> _TASK_
What is needed is an exact copy of the records below, minus any pictures.

**** EXERCISE MATERIAL

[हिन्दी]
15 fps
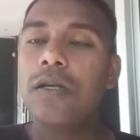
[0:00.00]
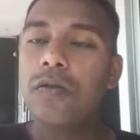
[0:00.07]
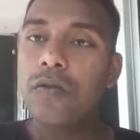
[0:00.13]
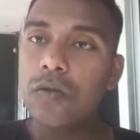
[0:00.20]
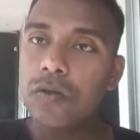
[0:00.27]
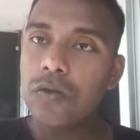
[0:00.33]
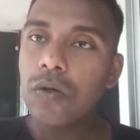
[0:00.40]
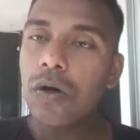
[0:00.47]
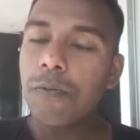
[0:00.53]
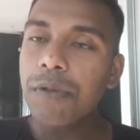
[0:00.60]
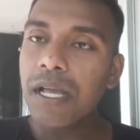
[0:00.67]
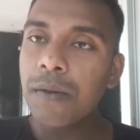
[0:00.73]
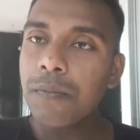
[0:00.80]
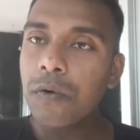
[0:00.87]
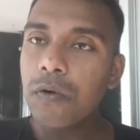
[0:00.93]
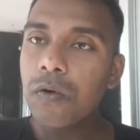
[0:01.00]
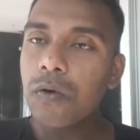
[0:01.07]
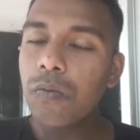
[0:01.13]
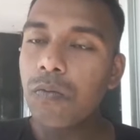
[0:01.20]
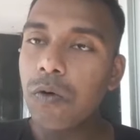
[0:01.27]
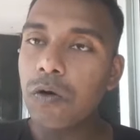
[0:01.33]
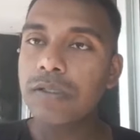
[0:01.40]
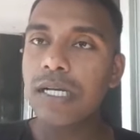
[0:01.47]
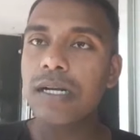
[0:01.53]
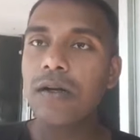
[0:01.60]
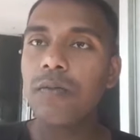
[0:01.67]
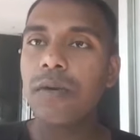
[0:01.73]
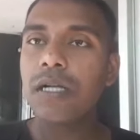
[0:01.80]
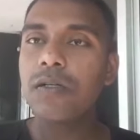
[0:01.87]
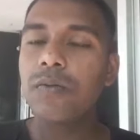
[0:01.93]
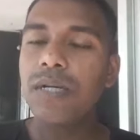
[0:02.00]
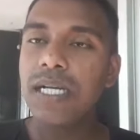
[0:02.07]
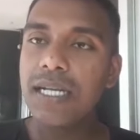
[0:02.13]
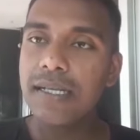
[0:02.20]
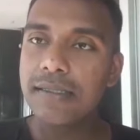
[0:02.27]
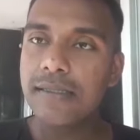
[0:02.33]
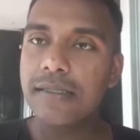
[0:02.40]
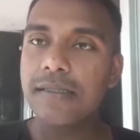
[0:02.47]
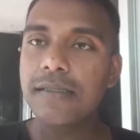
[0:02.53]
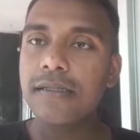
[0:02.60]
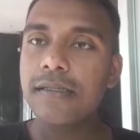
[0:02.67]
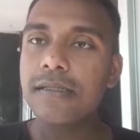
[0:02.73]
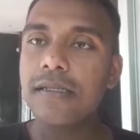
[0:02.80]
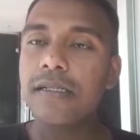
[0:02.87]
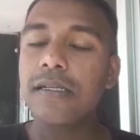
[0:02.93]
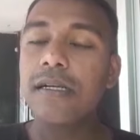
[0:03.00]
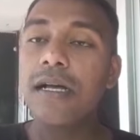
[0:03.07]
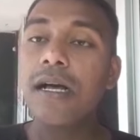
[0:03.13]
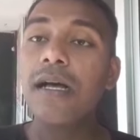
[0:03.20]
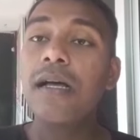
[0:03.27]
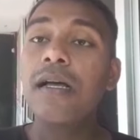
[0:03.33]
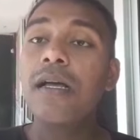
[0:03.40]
तो दोस्तों अभी आप लोग को बहुत सारे को मालूम है एसएससी जीडी का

********

> _ANSWER FOR THE TASK_
[हिन्दी]
15 fps
[0:00.00]
[0:00.07]
[0:00.13]
[0:00.20]
[0:00.27]
[0:00.33]
[0:00.40]
[0:00.47]
[0:00.53]
[0:00.60]
[0:00.67]
[0:00.73]
[0:00.80]
[0:00.87]
[0:00.93]
[0:01.00]
[0:01.07]
[0:01.13]
[0:01.20]
[0:01.27]
[0:01.33]
[0:01.40]
[0:01.47]
[0:01.53]
[0:01.60]
[0:01.67]
[0:01.73]
[0:01.80]
[0:01.87]
[0:01.93]
[0:02.00]
[0:02.07]
[0:02.13]
[0:02.20]
[0:02.27]
[0:02.33]
[0:02.40]
[0:02.47]
[0:02.53]
[0:02.60]
[0:02.67]
[0:02.73]
[0:02.80]
[0:02.87]
[0:02.93]
[0:03.00]
[0:03.07]
[0:03.13]
[0:03.20]
[0:03.27]
[0:03.33]
[0:03.40]
तो दोस्तों अभी आप लोग को बहुत सारे को मालूम है एसएससी जीडी का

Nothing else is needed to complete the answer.